→ **Task directions**
Output all the records word for word. Drop the pictures.

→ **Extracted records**
>>>>
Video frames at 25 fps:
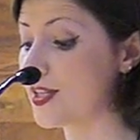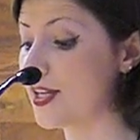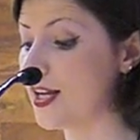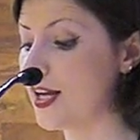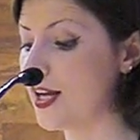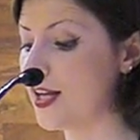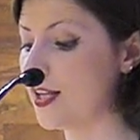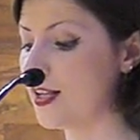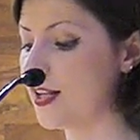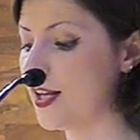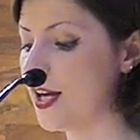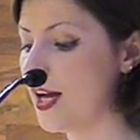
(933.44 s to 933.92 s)
us
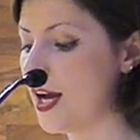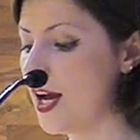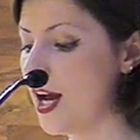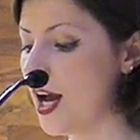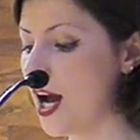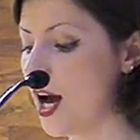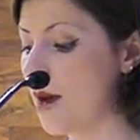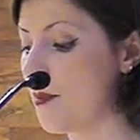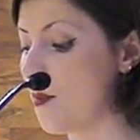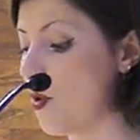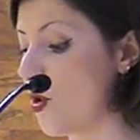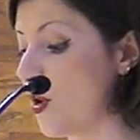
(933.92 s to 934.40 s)
gain
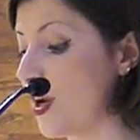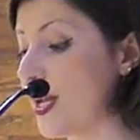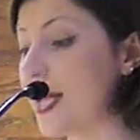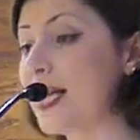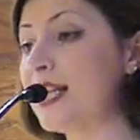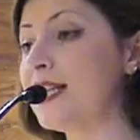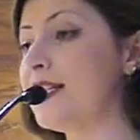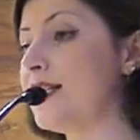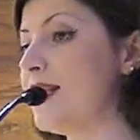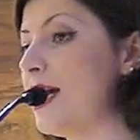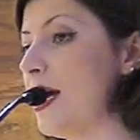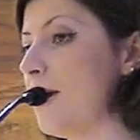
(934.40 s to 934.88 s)
a more
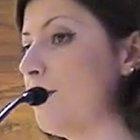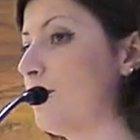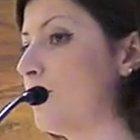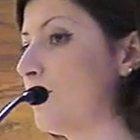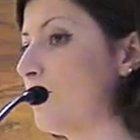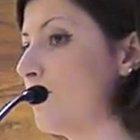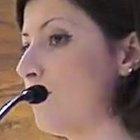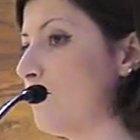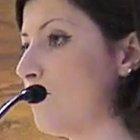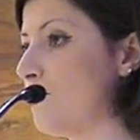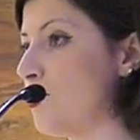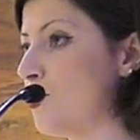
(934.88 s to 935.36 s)

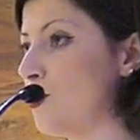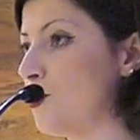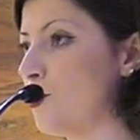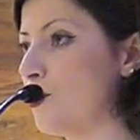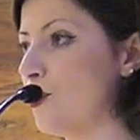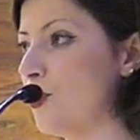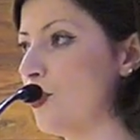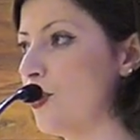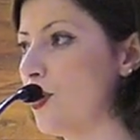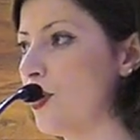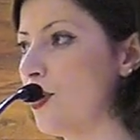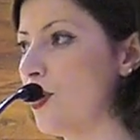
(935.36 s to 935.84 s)
in-depth
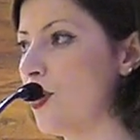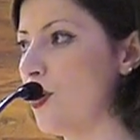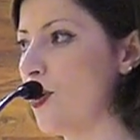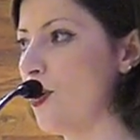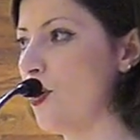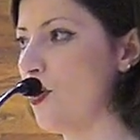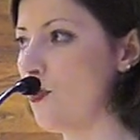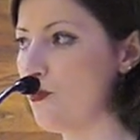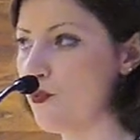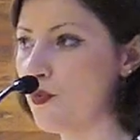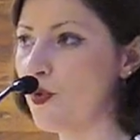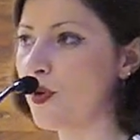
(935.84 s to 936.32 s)
view
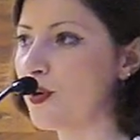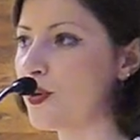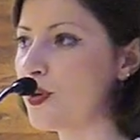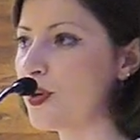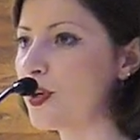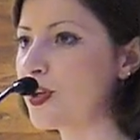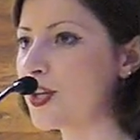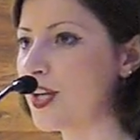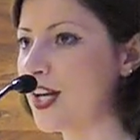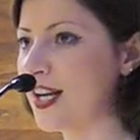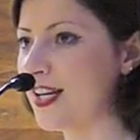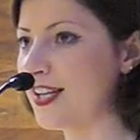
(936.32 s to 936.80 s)
of what
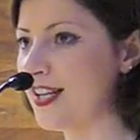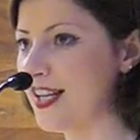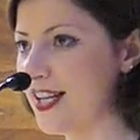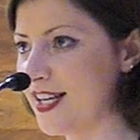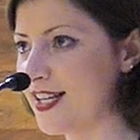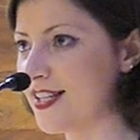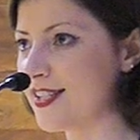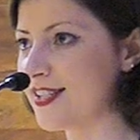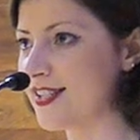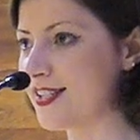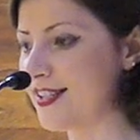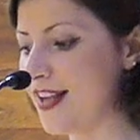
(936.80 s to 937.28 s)

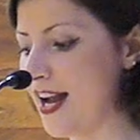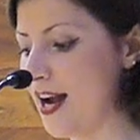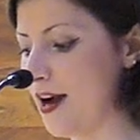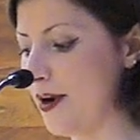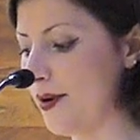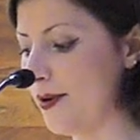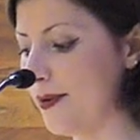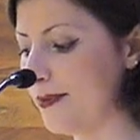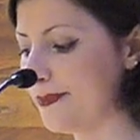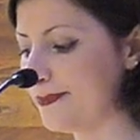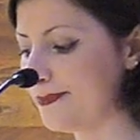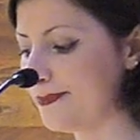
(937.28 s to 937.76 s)
Ukraine is now.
<<<<
→ **Response**
Video frames at 25 fps:
(933.44 s to 933.92 s)
us
(933.92 s to 934.40 s)
gain
(934.40 s to 934.88 s)
a more
(934.88 s to 935.36 s)

(935.36 s to 935.84 s)
in-depth
(935.84 s to 936.32 s)
view
(936.32 s to 936.80 s)
of what
(936.80 s to 937.28 s)

(937.28 s to 937.76 s)
Ukraine is now.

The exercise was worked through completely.